▸ **TASK REQUIREMENTS**:
Your answer is to be the exact text of the lines from the one containing "Frames from a" through the final line of the entries, restated in full, with pictures omitted.

▸ **DATA TO EXAMINE**:
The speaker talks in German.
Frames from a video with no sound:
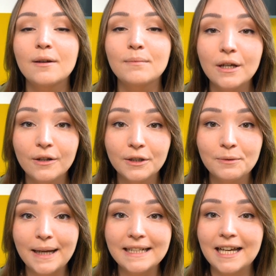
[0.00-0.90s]
mir
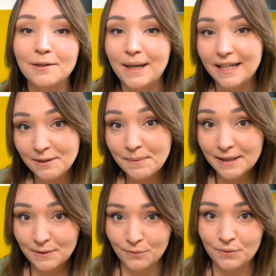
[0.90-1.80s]
euren Beitrag per
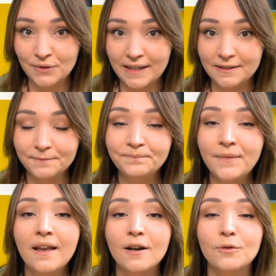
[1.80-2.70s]
E-Mail zuzusenden
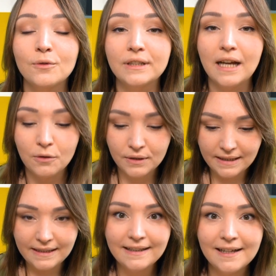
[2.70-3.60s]
und auch
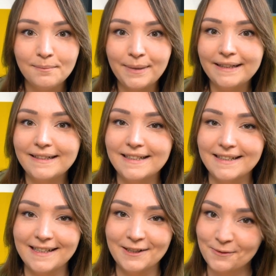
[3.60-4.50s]
die blende ich
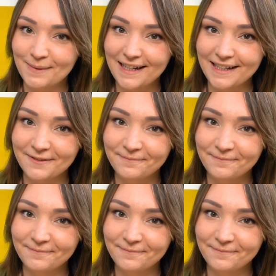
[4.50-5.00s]
jetzt hier nochmal ein.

▸ **TASK OUTPUT**:
Frames from a video with no sound:
[0.00-0.90s]
mir
[0.90-1.80s]
euren Beitrag per
[1.80-2.70s]
E-Mail zuzusenden
[2.70-3.60s]
und auch
[3.60-4.50s]
die blende ich
[4.50-5.00s]
jetzt hier nochmal ein.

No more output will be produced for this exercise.